--- MATERIALS PROVIDED Enclosed Below ---

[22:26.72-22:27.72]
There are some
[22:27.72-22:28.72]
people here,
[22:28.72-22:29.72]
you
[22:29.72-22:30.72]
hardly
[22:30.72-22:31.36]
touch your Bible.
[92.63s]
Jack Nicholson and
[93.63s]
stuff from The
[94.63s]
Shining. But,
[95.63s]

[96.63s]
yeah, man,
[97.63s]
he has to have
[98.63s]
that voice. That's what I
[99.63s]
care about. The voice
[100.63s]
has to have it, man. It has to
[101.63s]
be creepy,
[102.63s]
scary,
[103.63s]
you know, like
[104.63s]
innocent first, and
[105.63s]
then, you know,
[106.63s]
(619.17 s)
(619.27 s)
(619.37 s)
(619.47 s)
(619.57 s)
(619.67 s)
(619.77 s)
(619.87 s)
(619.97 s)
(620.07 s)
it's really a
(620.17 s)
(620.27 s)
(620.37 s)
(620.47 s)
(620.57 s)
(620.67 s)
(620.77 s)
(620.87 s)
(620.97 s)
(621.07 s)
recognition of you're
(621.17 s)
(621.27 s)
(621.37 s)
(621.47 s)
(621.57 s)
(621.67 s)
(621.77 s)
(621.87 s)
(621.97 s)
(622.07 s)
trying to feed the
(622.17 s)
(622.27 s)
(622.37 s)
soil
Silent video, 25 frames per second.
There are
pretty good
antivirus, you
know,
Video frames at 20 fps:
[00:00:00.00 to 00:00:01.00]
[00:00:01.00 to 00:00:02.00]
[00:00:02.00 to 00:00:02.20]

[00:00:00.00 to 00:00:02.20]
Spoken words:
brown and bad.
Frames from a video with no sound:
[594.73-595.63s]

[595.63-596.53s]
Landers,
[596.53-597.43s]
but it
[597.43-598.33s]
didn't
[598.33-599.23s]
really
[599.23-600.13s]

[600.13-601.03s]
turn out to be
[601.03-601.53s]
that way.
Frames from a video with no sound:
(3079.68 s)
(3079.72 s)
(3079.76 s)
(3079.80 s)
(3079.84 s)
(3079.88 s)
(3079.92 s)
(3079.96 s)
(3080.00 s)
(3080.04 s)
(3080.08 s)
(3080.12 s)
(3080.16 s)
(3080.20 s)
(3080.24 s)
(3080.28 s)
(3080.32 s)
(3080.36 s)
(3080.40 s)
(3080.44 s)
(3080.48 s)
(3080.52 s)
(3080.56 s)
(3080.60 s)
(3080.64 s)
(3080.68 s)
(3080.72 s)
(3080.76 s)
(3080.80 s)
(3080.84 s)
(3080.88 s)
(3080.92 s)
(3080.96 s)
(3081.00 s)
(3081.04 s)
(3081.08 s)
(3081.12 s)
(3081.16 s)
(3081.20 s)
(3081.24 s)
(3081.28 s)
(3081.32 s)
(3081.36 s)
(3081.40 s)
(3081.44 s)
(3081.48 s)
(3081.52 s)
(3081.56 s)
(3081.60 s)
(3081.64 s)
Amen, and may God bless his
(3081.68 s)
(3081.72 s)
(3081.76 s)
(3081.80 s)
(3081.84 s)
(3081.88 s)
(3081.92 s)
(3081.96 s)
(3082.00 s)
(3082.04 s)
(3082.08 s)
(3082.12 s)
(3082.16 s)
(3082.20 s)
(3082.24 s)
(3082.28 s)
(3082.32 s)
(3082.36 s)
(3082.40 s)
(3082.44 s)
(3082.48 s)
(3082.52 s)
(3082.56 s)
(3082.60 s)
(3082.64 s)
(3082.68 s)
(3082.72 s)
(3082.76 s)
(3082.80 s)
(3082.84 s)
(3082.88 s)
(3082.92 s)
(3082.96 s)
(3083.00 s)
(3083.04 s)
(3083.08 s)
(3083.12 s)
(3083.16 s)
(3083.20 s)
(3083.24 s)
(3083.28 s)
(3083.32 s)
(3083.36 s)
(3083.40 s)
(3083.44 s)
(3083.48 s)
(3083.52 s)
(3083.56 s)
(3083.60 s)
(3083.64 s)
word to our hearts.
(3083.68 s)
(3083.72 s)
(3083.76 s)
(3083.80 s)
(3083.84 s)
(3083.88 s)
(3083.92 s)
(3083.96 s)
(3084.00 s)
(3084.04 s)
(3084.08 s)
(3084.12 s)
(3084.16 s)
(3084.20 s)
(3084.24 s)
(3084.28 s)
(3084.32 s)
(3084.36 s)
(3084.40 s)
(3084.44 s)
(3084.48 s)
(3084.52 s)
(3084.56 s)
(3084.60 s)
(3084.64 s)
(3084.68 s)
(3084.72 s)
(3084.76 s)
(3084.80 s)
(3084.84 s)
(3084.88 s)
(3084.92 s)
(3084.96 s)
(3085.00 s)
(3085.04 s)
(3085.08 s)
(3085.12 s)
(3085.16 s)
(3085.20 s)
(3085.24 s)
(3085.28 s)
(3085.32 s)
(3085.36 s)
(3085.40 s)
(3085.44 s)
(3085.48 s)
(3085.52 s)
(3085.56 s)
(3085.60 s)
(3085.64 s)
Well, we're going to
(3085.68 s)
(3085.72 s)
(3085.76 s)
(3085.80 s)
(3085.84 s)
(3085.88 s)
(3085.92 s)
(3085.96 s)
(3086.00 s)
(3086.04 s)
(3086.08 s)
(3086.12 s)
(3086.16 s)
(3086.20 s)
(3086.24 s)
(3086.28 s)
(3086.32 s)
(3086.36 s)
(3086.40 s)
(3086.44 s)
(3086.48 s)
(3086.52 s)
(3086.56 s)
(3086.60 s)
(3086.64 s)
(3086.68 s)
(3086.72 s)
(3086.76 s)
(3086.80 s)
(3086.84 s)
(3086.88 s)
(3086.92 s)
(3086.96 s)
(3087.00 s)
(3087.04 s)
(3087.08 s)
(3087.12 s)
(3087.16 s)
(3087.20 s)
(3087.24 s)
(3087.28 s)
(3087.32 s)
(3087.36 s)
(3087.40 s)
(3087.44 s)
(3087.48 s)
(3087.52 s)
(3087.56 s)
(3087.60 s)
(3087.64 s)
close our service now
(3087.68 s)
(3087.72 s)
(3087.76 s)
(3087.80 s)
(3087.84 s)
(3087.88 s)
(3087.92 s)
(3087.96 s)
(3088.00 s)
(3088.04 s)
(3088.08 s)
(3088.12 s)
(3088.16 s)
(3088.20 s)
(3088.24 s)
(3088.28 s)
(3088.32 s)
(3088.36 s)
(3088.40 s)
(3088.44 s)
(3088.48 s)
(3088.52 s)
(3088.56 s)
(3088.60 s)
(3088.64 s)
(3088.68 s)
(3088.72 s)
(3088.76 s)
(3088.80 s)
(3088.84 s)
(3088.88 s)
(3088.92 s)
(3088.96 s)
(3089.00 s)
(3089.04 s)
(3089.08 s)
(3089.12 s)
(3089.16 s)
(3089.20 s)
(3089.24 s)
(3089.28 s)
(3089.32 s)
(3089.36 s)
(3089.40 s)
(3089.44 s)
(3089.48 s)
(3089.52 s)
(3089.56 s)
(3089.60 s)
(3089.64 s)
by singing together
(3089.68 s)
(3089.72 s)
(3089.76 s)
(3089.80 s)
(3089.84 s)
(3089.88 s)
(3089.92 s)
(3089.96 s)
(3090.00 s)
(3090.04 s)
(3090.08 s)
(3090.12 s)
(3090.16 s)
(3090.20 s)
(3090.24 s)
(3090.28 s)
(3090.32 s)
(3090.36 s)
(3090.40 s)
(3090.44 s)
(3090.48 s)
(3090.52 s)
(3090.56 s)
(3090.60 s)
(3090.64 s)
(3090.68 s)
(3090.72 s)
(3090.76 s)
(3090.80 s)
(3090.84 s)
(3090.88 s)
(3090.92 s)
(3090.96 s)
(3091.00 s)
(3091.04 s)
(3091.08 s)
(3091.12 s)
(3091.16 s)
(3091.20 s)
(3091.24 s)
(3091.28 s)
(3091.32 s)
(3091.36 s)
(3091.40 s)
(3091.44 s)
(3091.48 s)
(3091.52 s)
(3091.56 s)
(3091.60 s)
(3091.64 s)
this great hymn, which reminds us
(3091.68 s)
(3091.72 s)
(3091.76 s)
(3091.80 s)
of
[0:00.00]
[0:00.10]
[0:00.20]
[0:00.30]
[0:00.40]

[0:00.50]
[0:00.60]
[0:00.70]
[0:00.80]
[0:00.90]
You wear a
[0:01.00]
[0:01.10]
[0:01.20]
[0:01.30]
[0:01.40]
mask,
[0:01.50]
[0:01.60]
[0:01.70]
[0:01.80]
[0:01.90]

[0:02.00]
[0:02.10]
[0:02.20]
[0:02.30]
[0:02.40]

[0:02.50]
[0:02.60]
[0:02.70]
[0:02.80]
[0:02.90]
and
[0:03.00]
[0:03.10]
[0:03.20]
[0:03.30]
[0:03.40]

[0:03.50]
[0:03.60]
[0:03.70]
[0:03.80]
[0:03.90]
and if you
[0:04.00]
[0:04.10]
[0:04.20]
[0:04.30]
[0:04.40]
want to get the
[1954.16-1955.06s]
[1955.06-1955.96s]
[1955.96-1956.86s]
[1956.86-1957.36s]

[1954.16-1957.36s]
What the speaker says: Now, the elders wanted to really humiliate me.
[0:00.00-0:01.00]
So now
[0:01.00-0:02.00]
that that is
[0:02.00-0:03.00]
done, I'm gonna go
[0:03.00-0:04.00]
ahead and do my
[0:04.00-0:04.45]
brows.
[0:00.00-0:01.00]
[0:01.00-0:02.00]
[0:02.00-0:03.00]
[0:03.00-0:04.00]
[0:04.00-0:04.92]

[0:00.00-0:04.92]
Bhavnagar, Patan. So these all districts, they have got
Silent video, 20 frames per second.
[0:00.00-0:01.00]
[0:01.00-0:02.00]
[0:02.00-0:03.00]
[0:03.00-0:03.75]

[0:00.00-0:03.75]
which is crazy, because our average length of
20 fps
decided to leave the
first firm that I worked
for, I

--- End of Enclosed MATERIALS PROVIDED ---

TASK DETAILS ▸ All that is wanted is the lines from the one containing "(3091.68 s)" through the last line of the records, restated word for word.

REPLY TO THE EXERCISE ▸
(3091.68 s)
(3091.72 s)
(3091.76 s)
(3091.80 s)
of
[0:00.00]
[0:00.10]
[0:00.20]
[0:00.30]
[0:00.40]

[0:00.50]
[0:00.60]
[0:00.70]
[0:00.80]
[0:00.90]
You wear a
[0:01.00]
[0:01.10]
[0:01.20]
[0:01.30]
[0:01.40]
mask,
[0:01.50]
[0:01.60]
[0:01.70]
[0:01.80]
[0:01.90]

[0:02.00]
[0:02.10]
[0:02.20]
[0:02.30]
[0:02.40]

[0:02.50]
[0:02.60]
[0:02.70]
[0:02.80]
[0:02.90]
and
[0:03.00]
[0:03.10]
[0:03.20]
[0:03.30]
[0:03.40]

[0:03.50]
[0:03.60]
[0:03.70]
[0:03.80]
[0:03.90]
and if you
[0:04.00]
[0:04.10]
[0:04.20]
[0:04.30]
[0:04.40]
want to get the
[1954.16-1955.06s]
[1955.06-1955.96s]
[1955.96-1956.86s]
[1956.86-1957.36s]

[1954.16-1957.36s]
What the speaker says: Now, the elders wanted to really humiliate me.
[0:00.00-0:01.00]
So now
[0:01.00-0:02.00]
that that is
[0:02.00-0:03.00]
done, I'm gonna go
[0:03.00-0:04.00]
ahead and do my
[0:04.00-0:04.45]
brows.
[0:00.00-0:01.00]
[0:01.00-0:02.00]
[0:02.00-0:03.00]
[0:03.00-0:04.00]
[0:04.00-0:04.92]

[0:00.00-0:04.92]
Bhavnagar, Patan. So these all districts, they have got
Silent video, 20 frames per second.
[0:00.00-0:01.00]
[0:01.00-0:02.00]
[0:02.00-0:03.00]
[0:03.00-0:03.75]

[0:00.00-0:03.75]
which is crazy, because our average length of
20 fps
decided to leave the
first firm that I worked
for, I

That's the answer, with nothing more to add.